=== Section Start ===

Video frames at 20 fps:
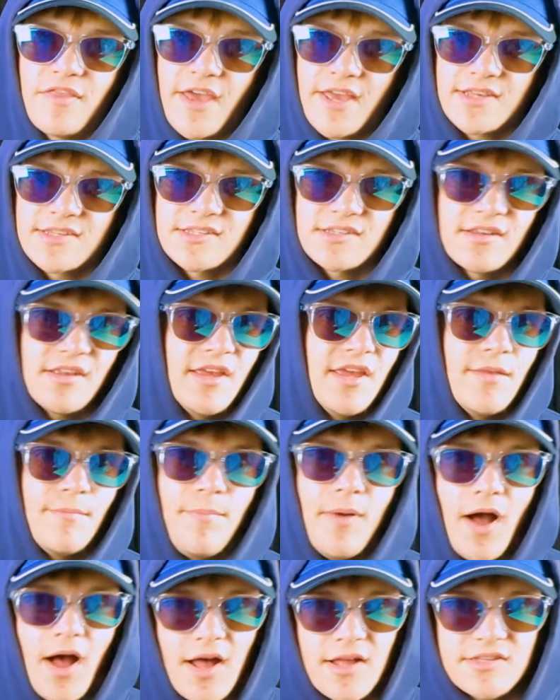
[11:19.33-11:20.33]
thanks in
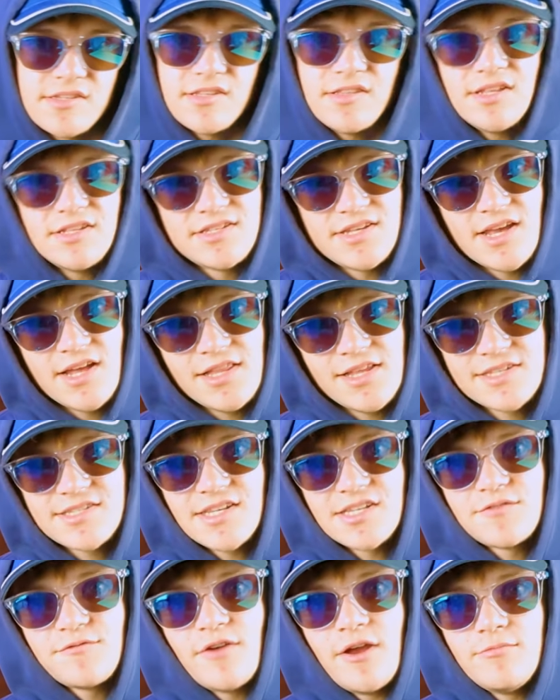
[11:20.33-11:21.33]
part to the D L S
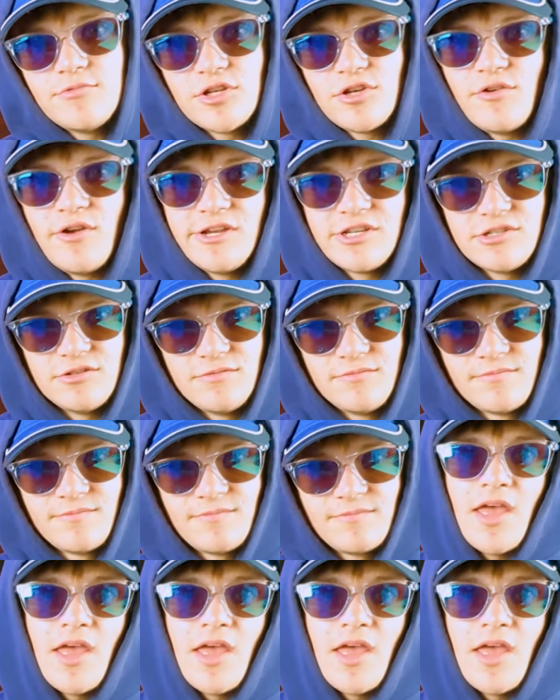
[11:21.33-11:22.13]
S frame generation.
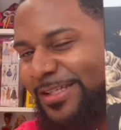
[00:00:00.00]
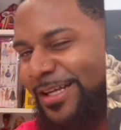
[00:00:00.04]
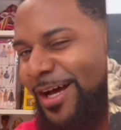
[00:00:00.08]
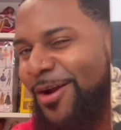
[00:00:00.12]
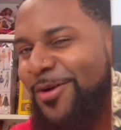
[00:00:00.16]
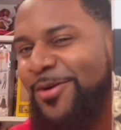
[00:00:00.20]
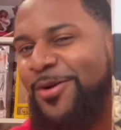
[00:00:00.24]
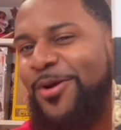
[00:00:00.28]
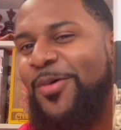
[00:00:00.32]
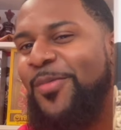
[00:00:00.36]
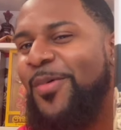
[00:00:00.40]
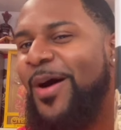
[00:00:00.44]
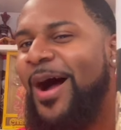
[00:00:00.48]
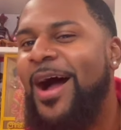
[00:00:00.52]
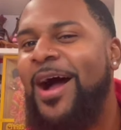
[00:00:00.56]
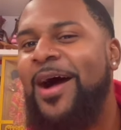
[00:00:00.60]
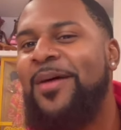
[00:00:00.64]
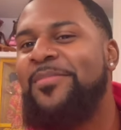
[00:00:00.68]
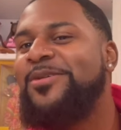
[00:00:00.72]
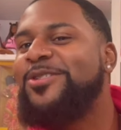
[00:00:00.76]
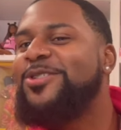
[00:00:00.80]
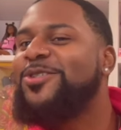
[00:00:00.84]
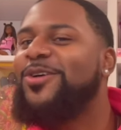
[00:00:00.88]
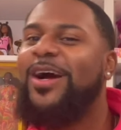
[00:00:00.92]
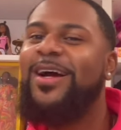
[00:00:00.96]
I don't know why
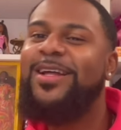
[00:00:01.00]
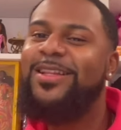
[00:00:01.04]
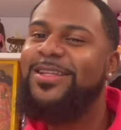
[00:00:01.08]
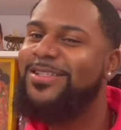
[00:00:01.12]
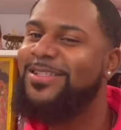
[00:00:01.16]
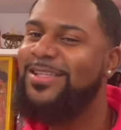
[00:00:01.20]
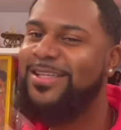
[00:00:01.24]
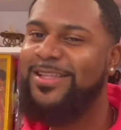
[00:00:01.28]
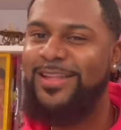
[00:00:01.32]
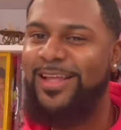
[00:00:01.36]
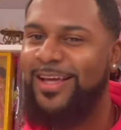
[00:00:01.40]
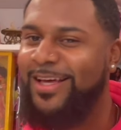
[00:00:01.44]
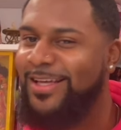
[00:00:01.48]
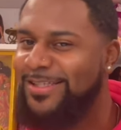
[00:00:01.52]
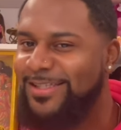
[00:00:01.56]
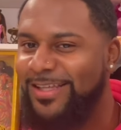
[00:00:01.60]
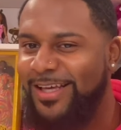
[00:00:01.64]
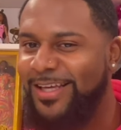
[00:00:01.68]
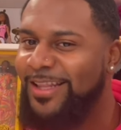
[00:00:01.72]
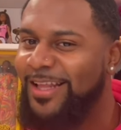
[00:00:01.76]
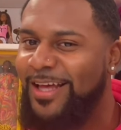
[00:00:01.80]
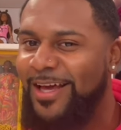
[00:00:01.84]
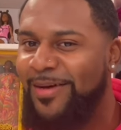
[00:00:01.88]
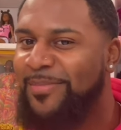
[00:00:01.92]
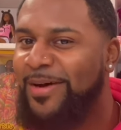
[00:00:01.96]
I'm attracted to things
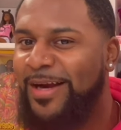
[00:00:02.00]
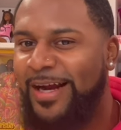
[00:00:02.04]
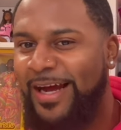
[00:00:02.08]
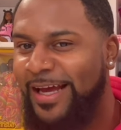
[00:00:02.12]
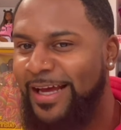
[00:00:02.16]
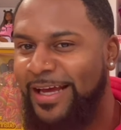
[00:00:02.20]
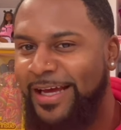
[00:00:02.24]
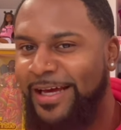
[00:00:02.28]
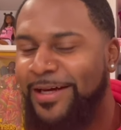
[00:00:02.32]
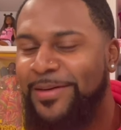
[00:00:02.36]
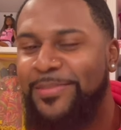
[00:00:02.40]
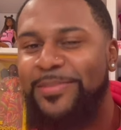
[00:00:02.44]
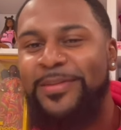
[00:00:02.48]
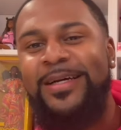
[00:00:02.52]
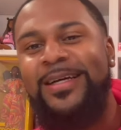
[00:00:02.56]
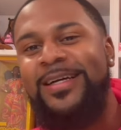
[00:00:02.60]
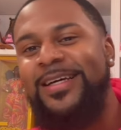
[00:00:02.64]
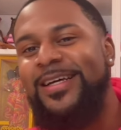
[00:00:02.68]
like that, but I am.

=== Section End ===

[Task requirements]
Your copy should repeat each entry above exactly but contain no pictures.

[Task solution]
Video frames at 20 fps:
[11:19.33-11:20.33]
thanks in
[11:20.33-11:21.33]
part to the D L S
[11:21.33-11:22.13]
S frame generation.
[00:00:00.00]
[00:00:00.04]
[00:00:00.08]
[00:00:00.12]
[00:00:00.16]
[00:00:00.20]
[00:00:00.24]
[00:00:00.28]
[00:00:00.32]
[00:00:00.36]
[00:00:00.40]
[00:00:00.44]
[00:00:00.48]
[00:00:00.52]
[00:00:00.56]
[00:00:00.60]
[00:00:00.64]
[00:00:00.68]
[00:00:00.72]
[00:00:00.76]
[00:00:00.80]
[00:00:00.84]
[00:00:00.88]
[00:00:00.92]
[00:00:00.96]
I don't know why
[00:00:01.00]
[00:00:01.04]
[00:00:01.08]
[00:00:01.12]
[00:00:01.16]
[00:00:01.20]
[00:00:01.24]
[00:00:01.28]
[00:00:01.32]
[00:00:01.36]
[00:00:01.40]
[00:00:01.44]
[00:00:01.48]
[00:00:01.52]
[00:00:01.56]
[00:00:01.60]
[00:00:01.64]
[00:00:01.68]
[00:00:01.72]
[00:00:01.76]
[00:00:01.80]
[00:00:01.84]
[00:00:01.88]
[00:00:01.92]
[00:00:01.96]
I'm attracted to things
[00:00:02.00]
[00:00:02.04]
[00:00:02.08]
[00:00:02.12]
[00:00:02.16]
[00:00:02.20]
[00:00:02.24]
[00:00:02.28]
[00:00:02.32]
[00:00:02.36]
[00:00:02.40]
[00:00:02.44]
[00:00:02.48]
[00:00:02.52]
[00:00:02.56]
[00:00:02.60]
[00:00:02.64]
[00:00:02.68]
like that, but I am.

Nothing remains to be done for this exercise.